Chocolate Tomatoes

For the simple fact that at times reality can be a bit too real, I sometimes like/choose to focus on the minutia found in life. Like the fact that a few months ago I found myself at a tomato festival (yes, my life is that big) with my husband. We quickly separated because I like to peruse in my own, step above plodding, fashion where my husband skitters from thing to thing like a humming-bird.

As I looked at each leafy green plant, I decided that while I love to eat tomatoes, I just wasn’t that excited about the whole planting it, tending it, de-bugging it stuff. I know my husband has that part handled because this is how he de-stresses from life and all its reality. Four years ago, he found his Zen in gardening and if that’s where he finds peace, then I’m all for it. Especially since the results are yummy.

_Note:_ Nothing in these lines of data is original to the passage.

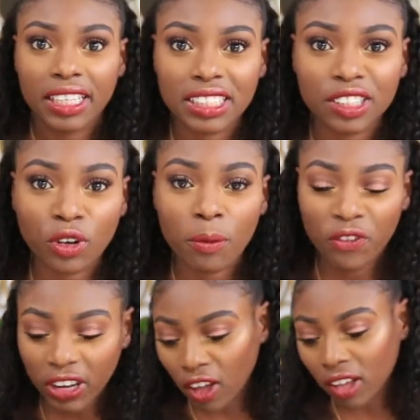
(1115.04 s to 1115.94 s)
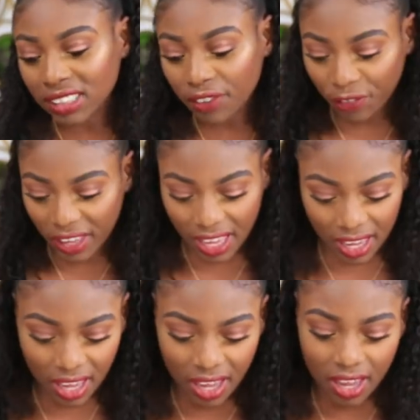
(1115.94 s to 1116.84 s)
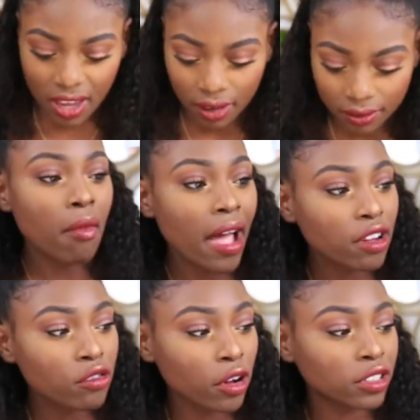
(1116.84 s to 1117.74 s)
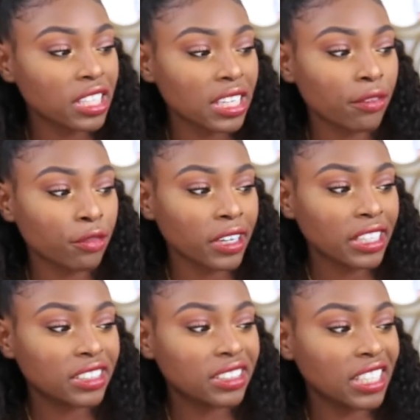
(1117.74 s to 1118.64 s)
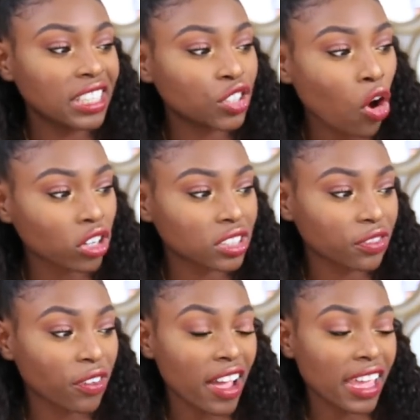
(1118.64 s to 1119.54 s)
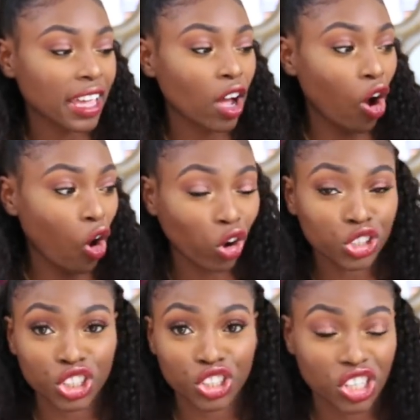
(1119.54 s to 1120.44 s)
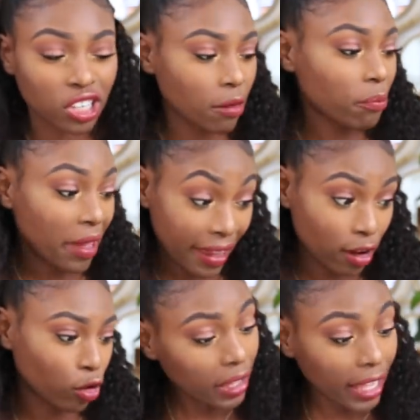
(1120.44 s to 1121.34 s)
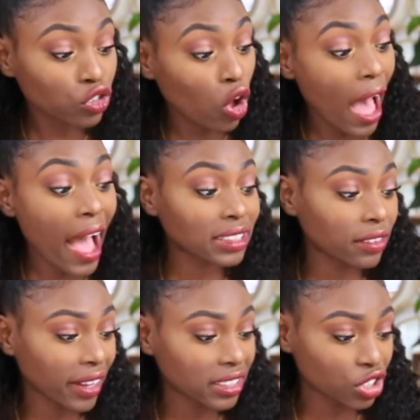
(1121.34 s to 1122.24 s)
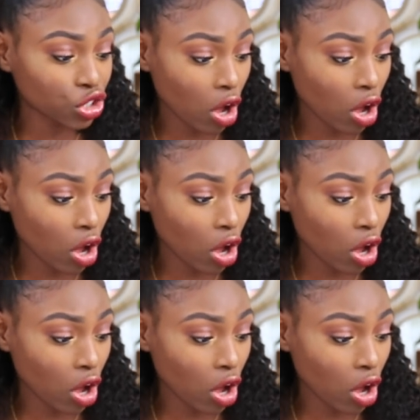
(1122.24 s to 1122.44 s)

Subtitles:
This is from Philosophy. Micro Delivery Detoxifying Oxygen Peel. Okay, it's got activated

But I was more an observer to the whole process until that day. Then, the word ‘chocolate’ caught my eye. There, I stood buried in a farm full of tomato plants, with intimidating farm-like people and that delicious word leaned nonchalantly against a 4” trembling plant.  I ran to find my husband.

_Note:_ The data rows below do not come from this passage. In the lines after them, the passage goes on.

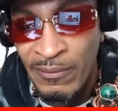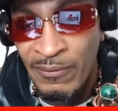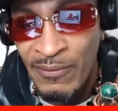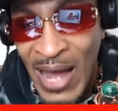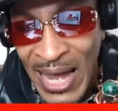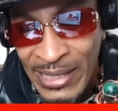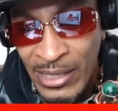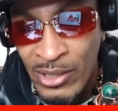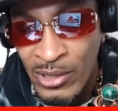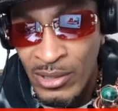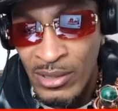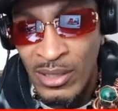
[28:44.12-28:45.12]

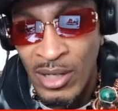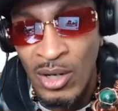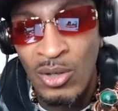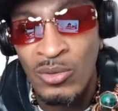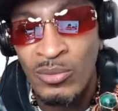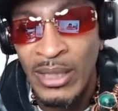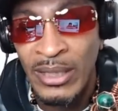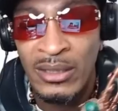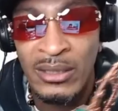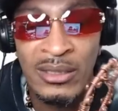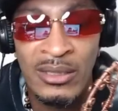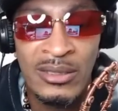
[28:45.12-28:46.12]
Fire. Oh my
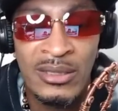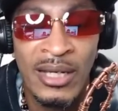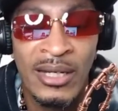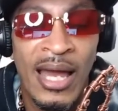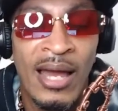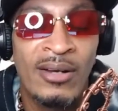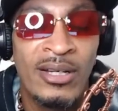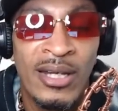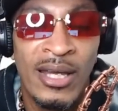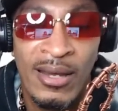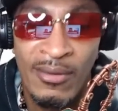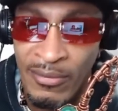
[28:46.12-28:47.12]
goodness. And how can
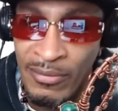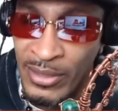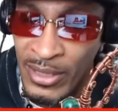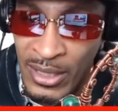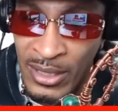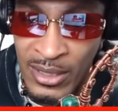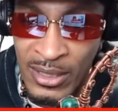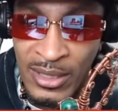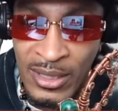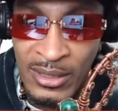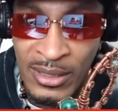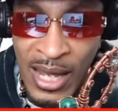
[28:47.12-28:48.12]
I ever forget
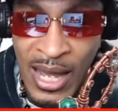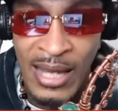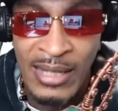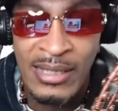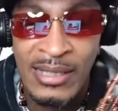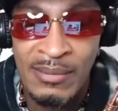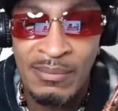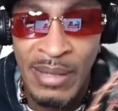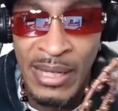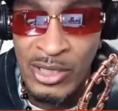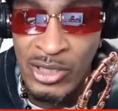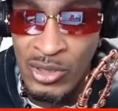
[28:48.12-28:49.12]
the Hakeem
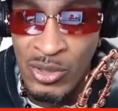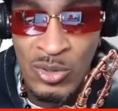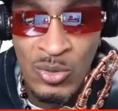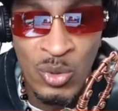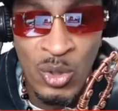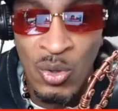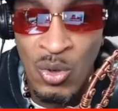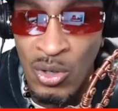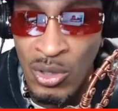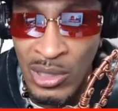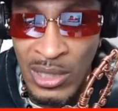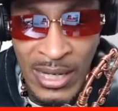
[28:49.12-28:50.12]
Bey shows were all
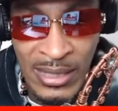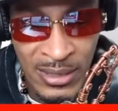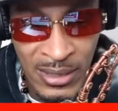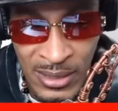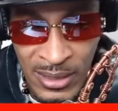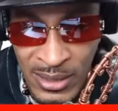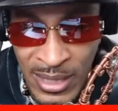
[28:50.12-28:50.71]
classics.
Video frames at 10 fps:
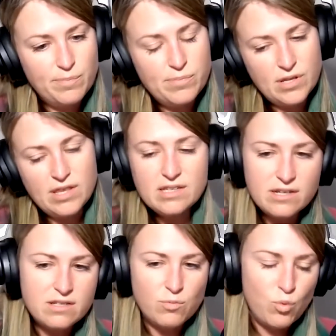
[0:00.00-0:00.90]
this
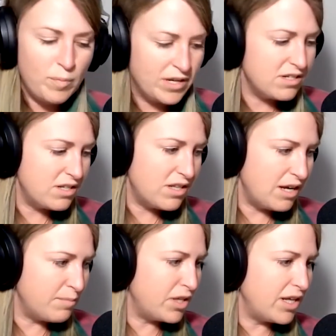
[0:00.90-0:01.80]
is a woman's
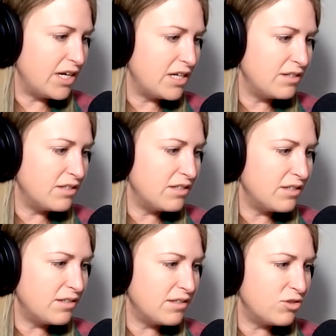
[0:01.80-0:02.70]
thing, but like
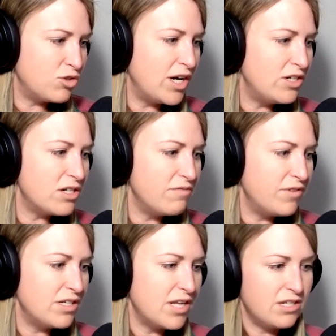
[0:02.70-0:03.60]
trying to
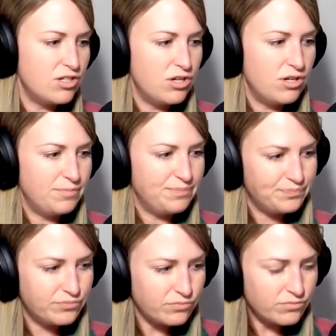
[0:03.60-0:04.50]
convince that to
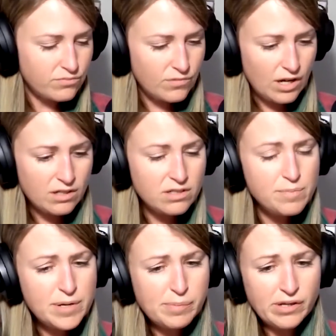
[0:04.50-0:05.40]

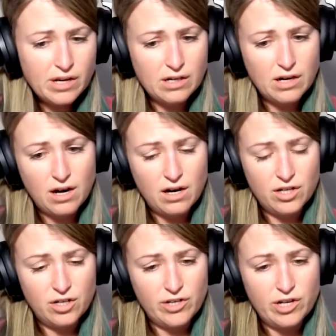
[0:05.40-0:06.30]
people that are
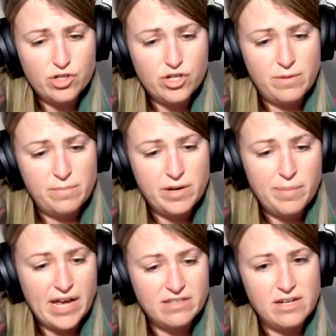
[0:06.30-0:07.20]
in a leadership
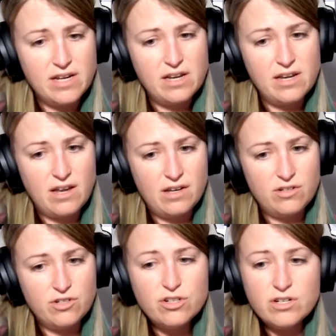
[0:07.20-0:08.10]
capacity, and
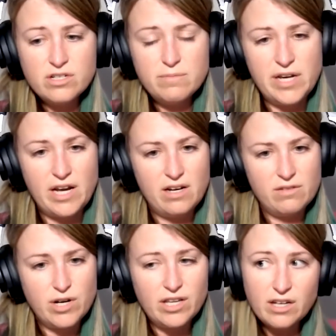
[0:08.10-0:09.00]
you're intimidated,
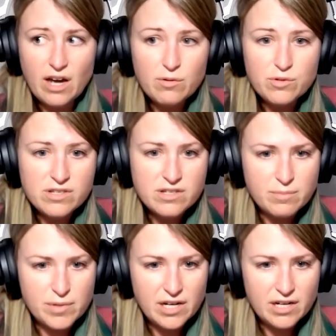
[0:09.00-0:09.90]
right? Like I was
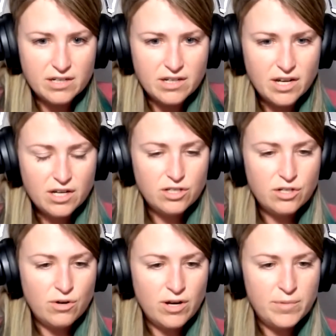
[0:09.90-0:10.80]
intimidated,
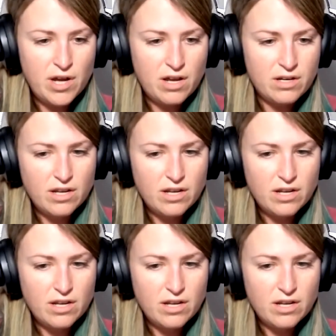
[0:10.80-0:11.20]
and I'm not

“Look!” I shoved the poor plant in his face. “This is a chocolate tomato plant. We have to buy it.”

Sweet man that he is, he took the plant from me and added it to his cart.

When we got home, I was more than eager to find out when he was planting it and where. He planted it along with seven other varieties of tomato plants that we had to have.

Every evening after work, he tends his garden. When he has (literally) done all of the dirty work, I go out and we harvest together. I fill a colander daily with tomatoes, zucchinis, cucumbers, green beans, and green peppers.

I love the predusk time we spend together harvesting. The tomato plants stand over 7’ tall now so obviously I pick low, while my husband picks high. Reality is still reality, but when my hands smell like dirt and tomatoes, I can turn the volume of worry low for those precious few moments.

It hums in the background, but there is nothing like manual labor to shove thoughts away. I pick the vegetables. Wash them. Find recipes that I can’t easily ruin. And make batches and batches of incredible marinara sauce. (The recipe is so basic, that I cannot destroy it.)

Sadly, though, it turns out that a chocolate tomato is named that not because it tastes like chocolate (!!!) but because it has a dusky chocolate color. I have overcome the disappointment. There are worse things in life.